Blog 5 - Bin Bot Project - Davin Barron
Blog 5 - Bin Bot Project - Davin Barron
Introduction
The core objective of the Bin Bot project is to develop an intelligent, automated smart bin utilising an MQTT network. During the initial design phases, our primary focus was simply identifying what smart features were technically viable, practical to implement, and well-aligned with the bin's overall functionality.
Following plenty of collaborative team discussions, we decided to center Bin Bot around Ireland's deposit return scheme, specifically tailoring the user experience for primary school classrooms. By gamifying the recycling process, our goal is to teach children the vital importance of sustainability through a fun, engaging, and interactive activity. Now that we are in the final sprint, we can really see how the Bin Bot's IoT capabilities are starting to take root and the entire system is finally taking shape.
In this blog, I’m going to talk about my specific technical contributions to the project, as well as my reflections on how I found working with the team, what worked well, and the areas I can look to improve in going forward.
Team Design
The system architecture is structured to separate responsibilities across hardware, network, and backend layers. To handle data from the physical bins to the cloud, each classroom is assigned its own unique MQTT topic on the BeeBotte server to keep data streams isolated and organised.
Development tasks are divided among the team to support this pipeline:
Matteo handles the data ingestion from the BeeBotte server, pulling the individual classroom MQTT topic data directly into Google Sheets and building out the analytics on a Looker Studio dashboard.
John focuses on the encryption block, implementing XOR encryption on the edge Micro:Bit to secure data before transmission and managing the decryption phase on the receiving side.
Igor is responsible for the physical hardware layer, calibrating and integrating the ultrasonic sensor and gyroscope with the edge Micro:Bit.
George manages the final stages of the backend ecosystem, handling the automated email subscription system and syncing the project data with Google Classroom.
My Contributions
My primary task in the Bin Bot project is to find a way to extract barcode information and then use those barcodes to pull product information along with the correct deposit return scheme pricing.
In my previous post (Blog 4), I initially tried using the HuskyLens to read barcode numbers. However, I discovered that the specific model we had wasn't able to scan barcodes properly, so I opted to identify the type of material instead. That material data was then sent to our MQTT topic, and I showed how we could use Node-RED to pull that information from MQTT and send it over to Google Sheets.
Development (Continued)
KOI AI Camera
Following up on the material identification from Blog 4, we wanted to take another shot at barcode scanning using a dedicated camera, so we decided to test the KOI AI Camera. First, I connected the camera to our KittenBot board using the official
Next, I configured the MakeCode for the Micro:Bit by following their
However, I discovered that for some reason the camera is unable to actually recognise barcodes.

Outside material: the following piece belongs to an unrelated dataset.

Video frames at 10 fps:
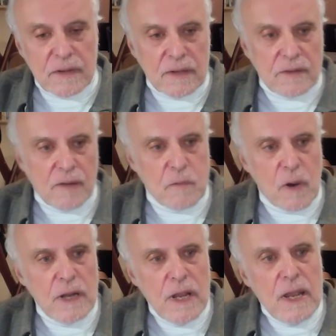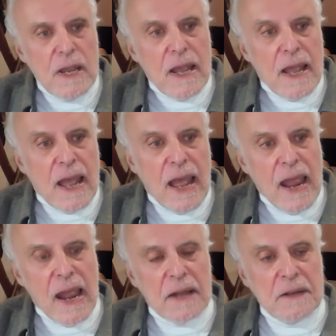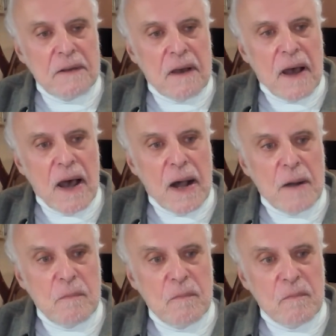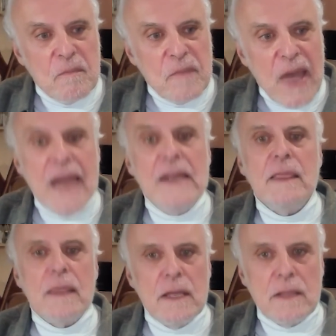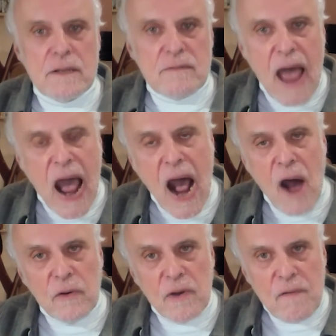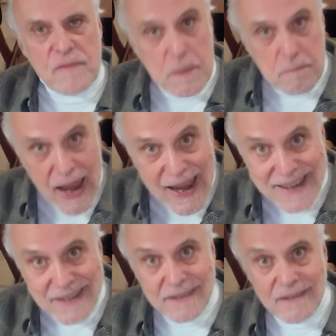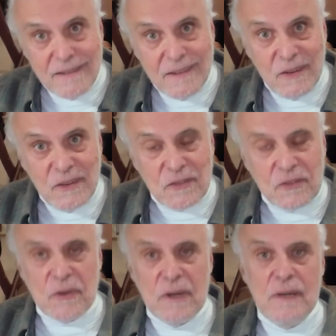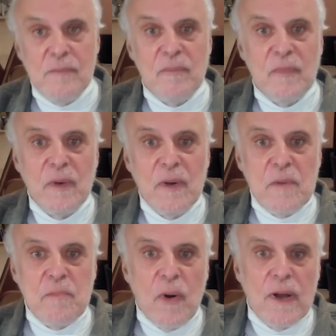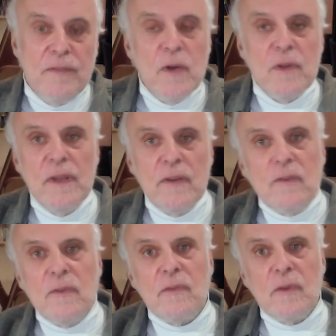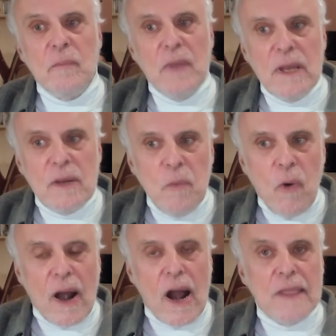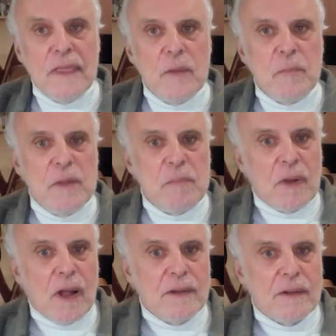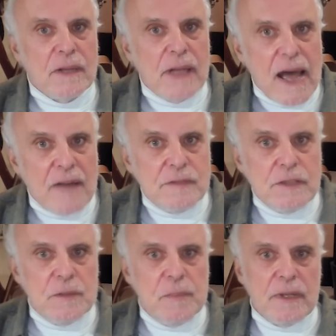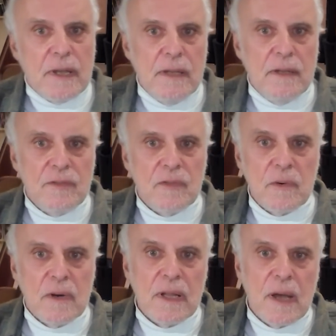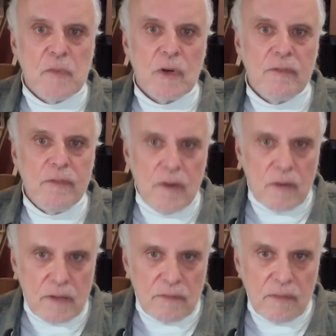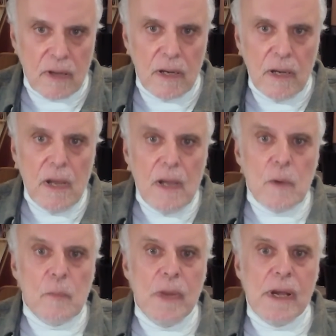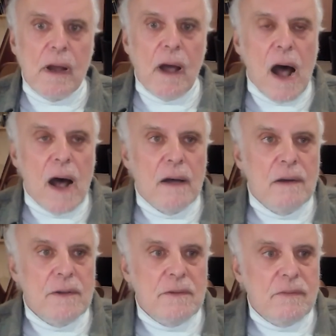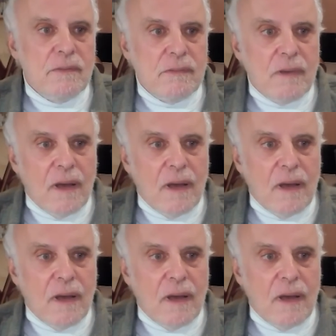a tough one. And anything that's out of the mainstream point of view, and this is to me where I think people on the left should be taking this story a lot more seriously, because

I made use of the examples Kittenbot provided on the documentation (the example pdf can be found here).
I contacted the support team to resolve this issue but never received a reply, even after following up after not receiving an initial response.
Because of this dead end, I had to rethink our strategy for capturing barcodes.
MQTT IoT Panel App
Once the barcode is scanned using the camera app, the number is pasted into the input section of our custom dashboard layout on the MQTT IoT Panel App.
Node-RED
Once Node-RED has the barcode, it passes it to the API Calls node. To get all the details about the recycled container, this node runs three web requests at the exact same time:
- Open Food Facts (Product API): Gets the brand name, product name, and size.
- Open Food Facts (Prices API): Pulls retail pricing to find an average cost if a live price wasn’t sent from the app.
- Shane Hastings' Re-turn API: Checks the barcode against the Irish deposit return scheme database to see if it qualifies for a refund.
The code looks at the volume (checking for milliliters or liters) and cross-references it with the Re-turn API fields (is_eligible or barcodeValid). If the product is part of the deposit network, it sets the status to "YES" and figures out the exact refund value based on the container size:
- €0.15 for containers between 150ml and 500ml.
- €0.25 for containers between 500ml and 3 liters.
Teamwork Reflection
The teamwork aspect of this project was a really nice change of pace since group work isn't found in any of my other modules. It was a great experience to develop something together, which is an essential skill to have when entering the workplace. One of the best parts was being able to bounce ideas around and get a second opinion, which really helped during our initial brainstorming sessions when we first started the project. I loved how dedicated everyone was and how we supported each other using a shared Miro board and Slack workspace to share Node-RED flows and helpful links.
An area where I think I can improve a bit more is communicating any misunderstandings I might have. For example, if a teammate is well-versed in a topic that I don’t fully understand, I need to speak up and ask them to explain it to me in a simpler way. The same goes for my own work too. If I explain something that they don't quite get, I should work on communicating that technical topic in a more approachable, easy-to-understand way.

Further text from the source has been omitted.